CAMDEN, N.J. — The difference in tenor between messenger and message couldn’t have been starker as Jared McCain sat before microphones Wednesday afternoon.

The second-year guard, with his irrepressible smile, didn’t dim it even as he recalled what the last few weeks have been.

Of crying in the locker room after getting his right thumb tangled up and “hearing a pop” in a late-September workout, knowing instantly something was seriously wrong. Of being overcome by emotion and having to pull over on his drive home when the training staff reported results of an MRI that showed a torn ligament requiring surgery.

And of the fiery defiance of a player who saw last season ended by a knee injury only to have this season’s build-up halted by injury again.

“The universe is throwing haymakers at me,” McCain started at the team’s practice facility, “but it’s all part of the process.”

The first-round pick in 2024 has a nonpareil resilience. But he’d be OK with it not being tested quite so regularly, an end-of-tunnel light he hopes to glimpse when the injury is reevaluated in two weeks.

McCain spoke Wednesday for the first time since the “freak, stupid little thing” occurred in a 5-on-5 workout ahead of training camp, indefinitely delaying his second campaign in the NBA.

“Somebody was rolling to the basket, and I was tagging him,” McCain said. “I put my hand on him, and I heard it. I heard it pop. I went to the sideline, I tried to hold a basketball and I tried to shoot and it just moved this way, and I was like, Yeah, I’m cooked. …

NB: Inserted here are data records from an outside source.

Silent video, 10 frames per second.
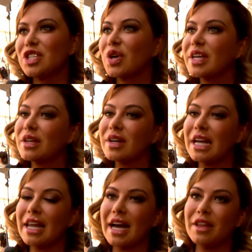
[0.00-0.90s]
Yo quiero que
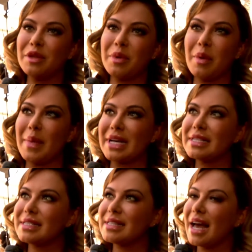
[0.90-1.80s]
el legado de mi mamá
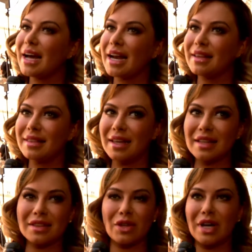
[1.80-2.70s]
sea
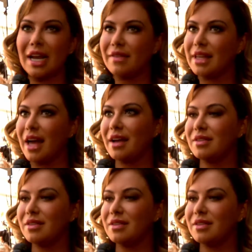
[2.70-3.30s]
grande toda la vida.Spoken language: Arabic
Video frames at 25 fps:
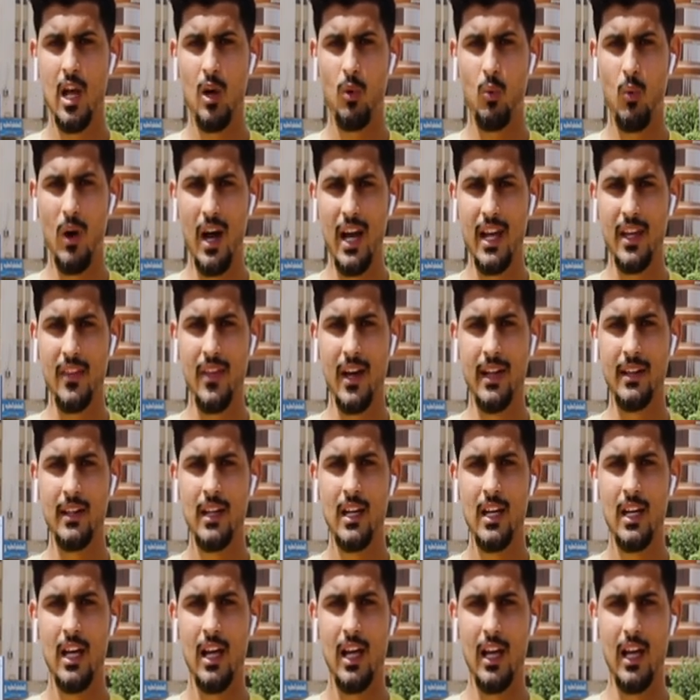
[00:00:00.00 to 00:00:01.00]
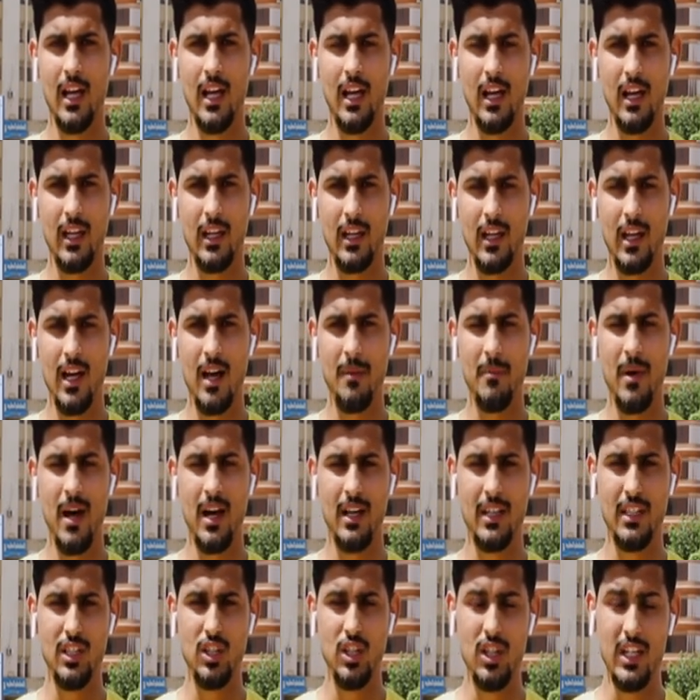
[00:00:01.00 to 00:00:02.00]
وأيضا إقامة
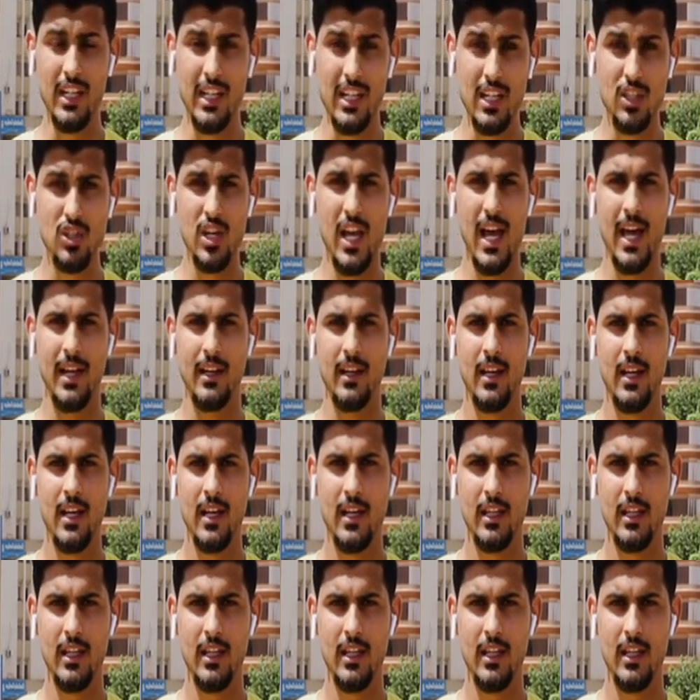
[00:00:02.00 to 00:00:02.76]
للجان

“I just immediately started crying. It is just so frustrating when that happens. I knew something was wrong immediately.”

McCain is halfway through the four-week period between surgery and reevaluation. In two weeks, he hopes to transition from a hard cast to a softer, playing cast. He’s able to maintain his conditioning, including the final steps of the meniscus rehab, and handle the ball with his weaker left hand.

But he’s champing at the bit for more, especially since he feels like he’s in game shape, thumb notwithstanding.

“All I know is, I get here pretty early in the morning, and he’s usually out on the court doing something (when I get here),” coach Nick Nurse said. “He’s continuing to have this I’m-not-going-to-be-denied attitude. He’s out there working on everything.”

McCain showed immense promise last year in 23 games. The NBA’s top rookie in the season’s first month and a half, he averaged 15.3 points, 2.6 assists and 2.4 rebounds while shooting 38.3 percent from 3-point range and 46.0 from the field.

But he suffered a meniscus tear in December against Indiana. Surgery ended his season, and the 76ers stumbled to a 24-58 campaign.

McCain was just about back to full health this summer when the thumb injury became another test of his ability to withstand tests. After a brief dip into what he calls, “a depressive state,” the smile is back. So is McCain on the side of 76ers’ practices like a chained dog straining at his lead.

While he’s not on the court, Nurse described him as, “totally engaged and involved.” McCain has grown adept at learning from watching, which continues in a preseason of installing new looks on offense.

“On the bench, I’m doing breathwork as I’m watching to just try and stay in the present and be in the moment of the game, because it’s easy to get so lost when they’re playing stuff on the Jumbotron or whatever,” he said. “So I try to stay locked in and still try and notice myself, what would I do here? What would I do different? What did I like from that play? Just trying to stay engaged as much as possible.”

McCain is a valuable cog in the 76ers’ shifting identity. Tyrese Maxey articulated it best last month, that the 76ers want to play a certain way no matter who is on the court, a consistency lacking in recent years when Joel Embiid, Paul George and other veterans have been out.

The nexus of that identity has shifted toward a young backcourt, led by Maxey and successive first-rounders McCain and VJ Edgecombe.

“Just that culture of, we’re going to play hard,” McCain said. “We’re not going to have expectations. And just trying to win. I guess what we want to do is just win. And I think you have to be in a positive mindset to even start that.”